I think the interesting question is: Compared to a human brain’s ability to build a decision tree/map in a highly complex environment with imperfect information, can an artificial bot agent do the same or better? Even if you grant it the manual tweaking by a dozen experts for over a year focusing on the specific context of a single match-up and a single map — allow it to log in ridiculous amount of practice and experimental time (reportedly, 200 years of playing) against itself and other agents — even with all that, can it arrive, on its own, (that is without human lessons teaching it), a superior decision strategy tree that truly reflects higher intelligence?
Or does it need all the above, plus inhaling all the lessons by the totality of the human population and our highest level practitioners in the form of replays?
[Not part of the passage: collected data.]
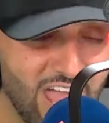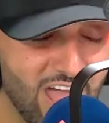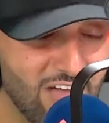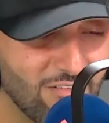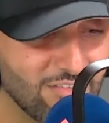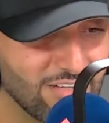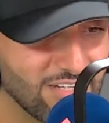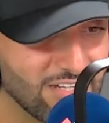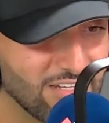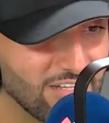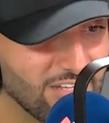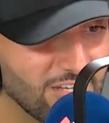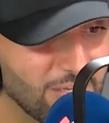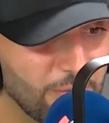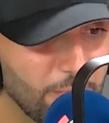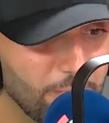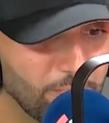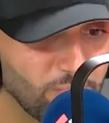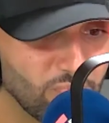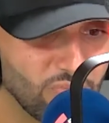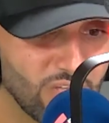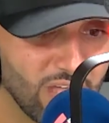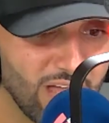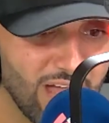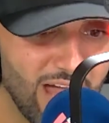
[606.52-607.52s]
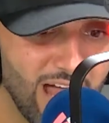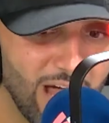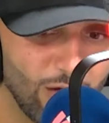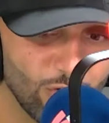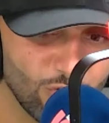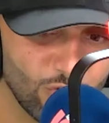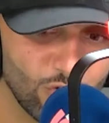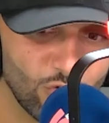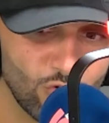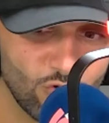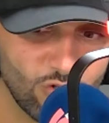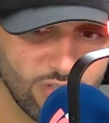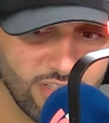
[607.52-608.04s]
have it
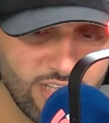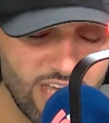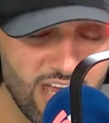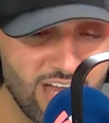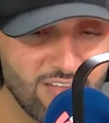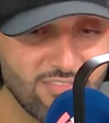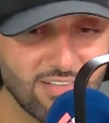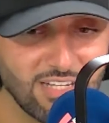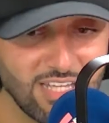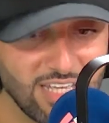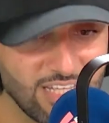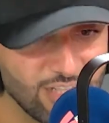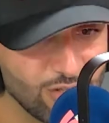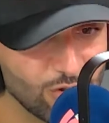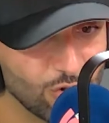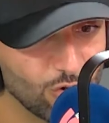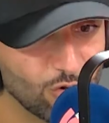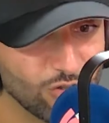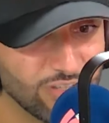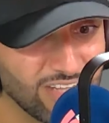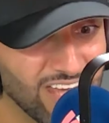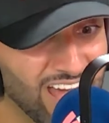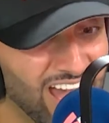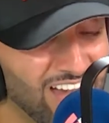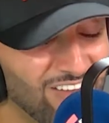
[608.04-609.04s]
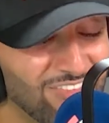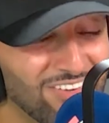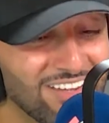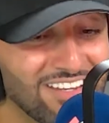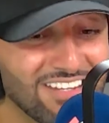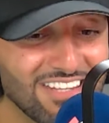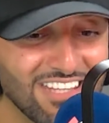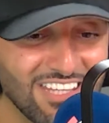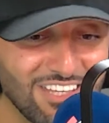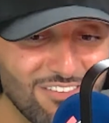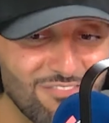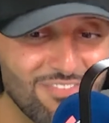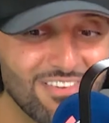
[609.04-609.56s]
outdoor, they have it indoor, they have
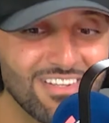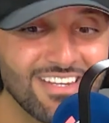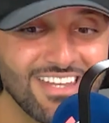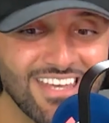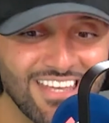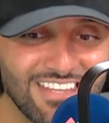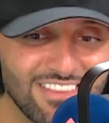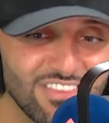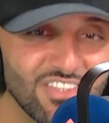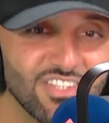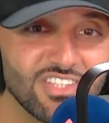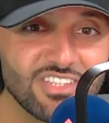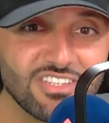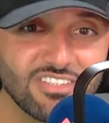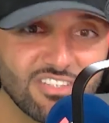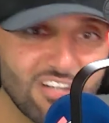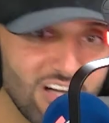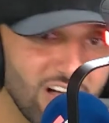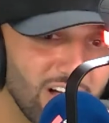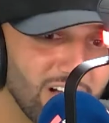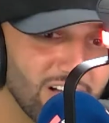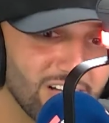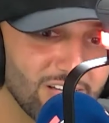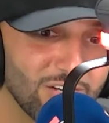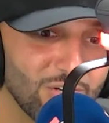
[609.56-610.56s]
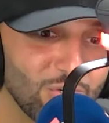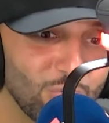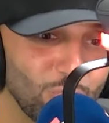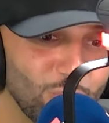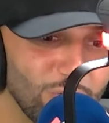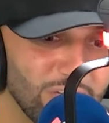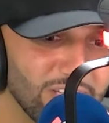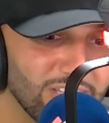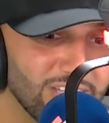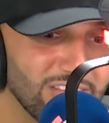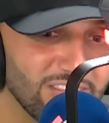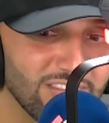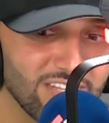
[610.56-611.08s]
it even in the dark
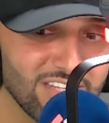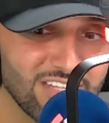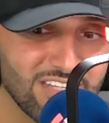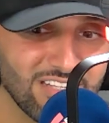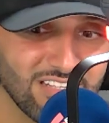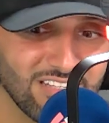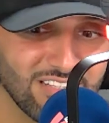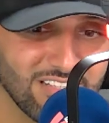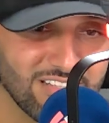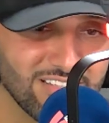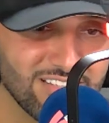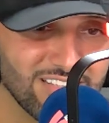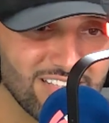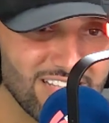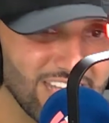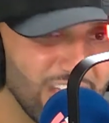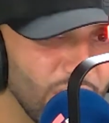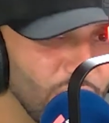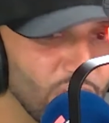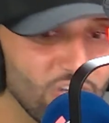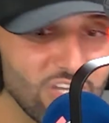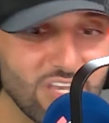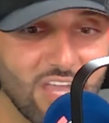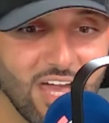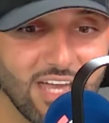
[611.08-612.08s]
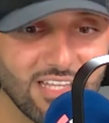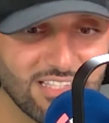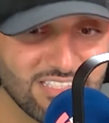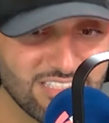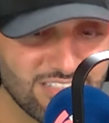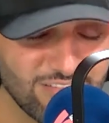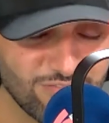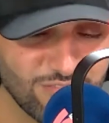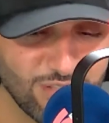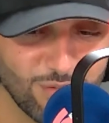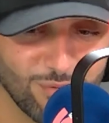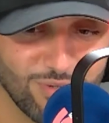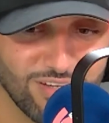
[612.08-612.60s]
with neon lights
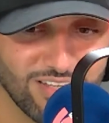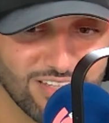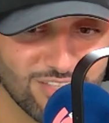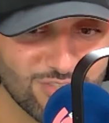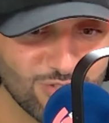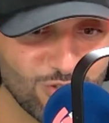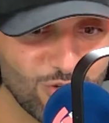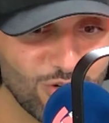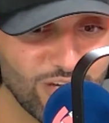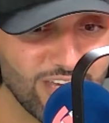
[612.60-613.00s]
everywhere. So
Or does it need all that plus relying on perceptual and motoric advantages conferred by a specialized set of interfacing tools? The reason this final question is less interesting is that it then begs what a human brain could do with those advantages (e.g. optimized interfaces, better education), if we bothered to spend our efforts creating those instead, and undercuts the entire AI-as-a-superior-intelligence hype.
If that final question is the actual scenario we are dealing with, then AI’s destiny is to become more of a scalable, reliable-enough presence on this planet, relegated as another type of automated cog in our industrialized world, rather than the alien presence, super-intelligent god, or weaponized threat people with megaphones like to claim. I would argue that, with regards to the decision-making tools that will be eventually available to us, human and AI, what we will really have is something less like complete dominance, and something closer to the asymmetries found in the Protoss, Zerg and Terran of StarCraft 2.